My mind is an odd place to be. Think about a super-speed radio set to scan with a TV on loudly in the background and three hundred people talking to you about different things. While all of this is happening, you are trying to do one of those double-sided puzzles in thirty seconds. Your house is also on fire and you are in charge of determining what to take and saving all fifty of your families hamsters. The hamsters are also on fire and you have to feed them handmade jellybeans to make them safe to handle. You are also on a unicycle during all of this. You are probably also on some sort of upper, and your heart is going a bajillion beats per minute and you can't focus because you're singing showtunes in your head.

Welcome to my mind. My mental adventures used to be so bad that I couldn't sleep at night. My parents tried to make me listen to "Sounds of the Sea: Soothing Selections Part 2" and "Harmony: the Music of Nature" to help me fall asleep. They tried giving me warm milk, cold milk, bananas, turkey, bribes and hugs, but nothing worked. My nine-year-old mind was going at the speed of light and they couldn't stop it. I was fairly convinced that I had ADD or some sort of brain tumor. When my viBRAINtions (see what I did thurr?) became so bad that I was confined to a couch and was only able to swallow two pieces of pasta before feeling ill, my parents knew that something was wrong. They started taking me to people to talk about my anxiety (so that's what it was! That's not such a scary word to say; please don't judge me for saying it. I have an anxiety problem and probably always have and will. That makes me no less badass. Just making sure you're aware.) problem. My doctor was a lady who let me play with chalk and markers. I liked her. After a while I was managing very well, playing soccer, hanging out with my friends and wasn't confined to the couch when the static became too hard to handle. We said goodbye to my doctor and hello to middle school. Yes, I was one of those mixed up kids shuttled from therapists to soccer in their mom's minivan.

Anyways, my anxiety waxed and waned but never truly went away.

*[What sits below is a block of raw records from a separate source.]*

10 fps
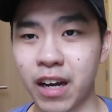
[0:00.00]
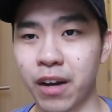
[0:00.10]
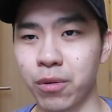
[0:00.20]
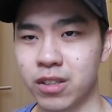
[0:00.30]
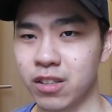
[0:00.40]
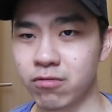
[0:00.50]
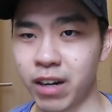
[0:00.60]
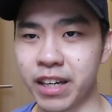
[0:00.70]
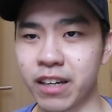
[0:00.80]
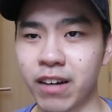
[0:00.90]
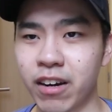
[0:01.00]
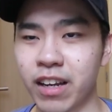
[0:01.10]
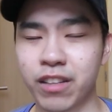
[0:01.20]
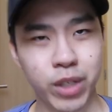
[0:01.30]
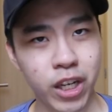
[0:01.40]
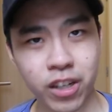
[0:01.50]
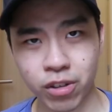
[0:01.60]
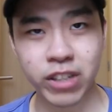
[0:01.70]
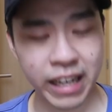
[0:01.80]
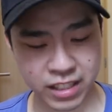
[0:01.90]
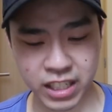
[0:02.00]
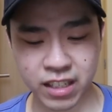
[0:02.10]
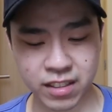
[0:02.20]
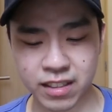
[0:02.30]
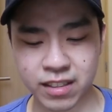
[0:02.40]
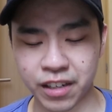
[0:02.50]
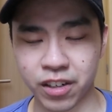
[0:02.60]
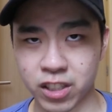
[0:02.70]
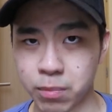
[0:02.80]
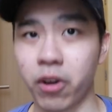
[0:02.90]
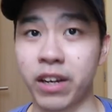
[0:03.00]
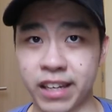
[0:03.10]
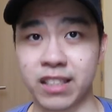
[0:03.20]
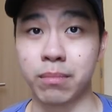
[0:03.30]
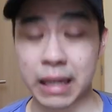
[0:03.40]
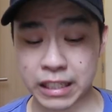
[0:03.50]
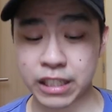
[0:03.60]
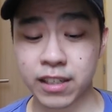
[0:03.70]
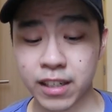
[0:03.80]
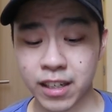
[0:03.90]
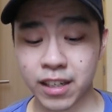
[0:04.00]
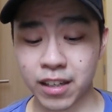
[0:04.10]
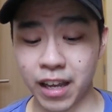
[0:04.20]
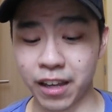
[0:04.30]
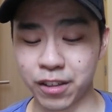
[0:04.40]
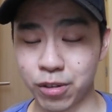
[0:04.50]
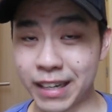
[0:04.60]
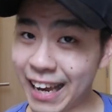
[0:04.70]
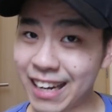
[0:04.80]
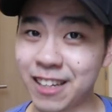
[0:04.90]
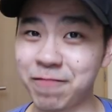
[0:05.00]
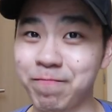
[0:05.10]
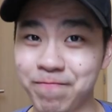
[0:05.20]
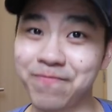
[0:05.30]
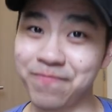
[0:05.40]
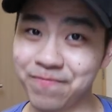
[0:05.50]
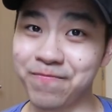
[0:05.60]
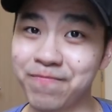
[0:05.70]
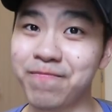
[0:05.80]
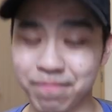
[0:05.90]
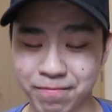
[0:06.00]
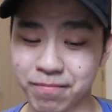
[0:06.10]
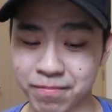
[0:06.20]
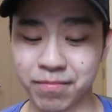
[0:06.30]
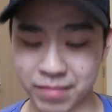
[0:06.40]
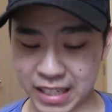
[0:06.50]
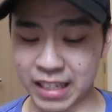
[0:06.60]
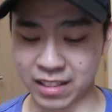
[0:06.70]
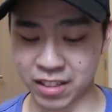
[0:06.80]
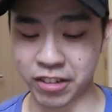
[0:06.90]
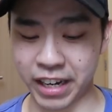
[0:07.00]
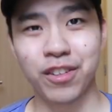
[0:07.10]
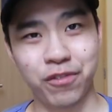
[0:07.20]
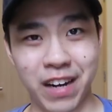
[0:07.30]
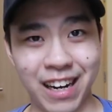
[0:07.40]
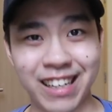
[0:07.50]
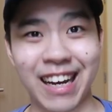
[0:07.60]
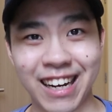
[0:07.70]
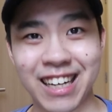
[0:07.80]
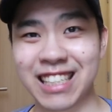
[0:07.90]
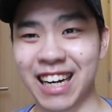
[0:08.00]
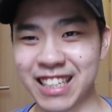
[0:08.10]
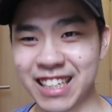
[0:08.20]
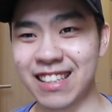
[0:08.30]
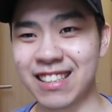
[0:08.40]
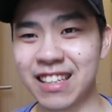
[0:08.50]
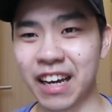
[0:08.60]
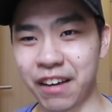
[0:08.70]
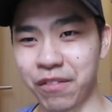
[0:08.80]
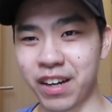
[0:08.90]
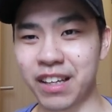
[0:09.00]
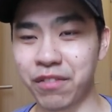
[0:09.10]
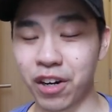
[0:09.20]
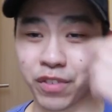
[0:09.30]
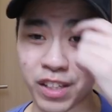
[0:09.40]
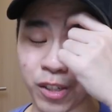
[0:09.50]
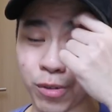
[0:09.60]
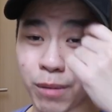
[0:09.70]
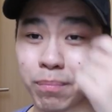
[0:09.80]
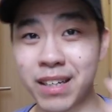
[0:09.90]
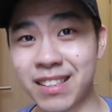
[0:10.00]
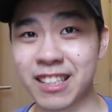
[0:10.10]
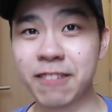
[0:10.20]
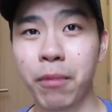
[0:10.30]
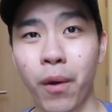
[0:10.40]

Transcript: I was just running around and we all know that Chanseys are not spawning as much. And to get it, mm-hmm, mm-hmm, it's great. Finally I got a shiny Chansey. I can finally evolve it to a Blissey.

I spent my ninth grade in a constant state of unease. My tenth grade was a mess of social anxiety, my eleventh grade was full of a general buzzing in my head that led me to do stupid things, and my twelfth grade was spent in a state of insomnia.

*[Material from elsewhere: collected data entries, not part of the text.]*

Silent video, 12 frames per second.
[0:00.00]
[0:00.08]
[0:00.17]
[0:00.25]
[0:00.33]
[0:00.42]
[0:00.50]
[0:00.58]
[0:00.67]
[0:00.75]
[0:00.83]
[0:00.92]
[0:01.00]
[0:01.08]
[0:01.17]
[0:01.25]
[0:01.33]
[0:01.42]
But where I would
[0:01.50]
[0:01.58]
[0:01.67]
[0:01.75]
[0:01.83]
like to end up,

I used to think that I could just pop a pill, talk to a dude with glasses and a clipboard and I would be alright. I just knew that one day there would be a switch that flipped in my head and I would be just like everybody else. My mind would be peaceful and I would finally be able to function normally and be happy without stress. (Just so you know, my mind is such that I can't ever truly relax.) I hoped that once I turned 16 I would be a normal teenager. When that failed, I longed for my seventeenth birthday switch into peace. Like waiting for your Hogwart's acceptance letter when you turn eleven, I was constantly disappointed like I was checking the mailbox every day to no avail.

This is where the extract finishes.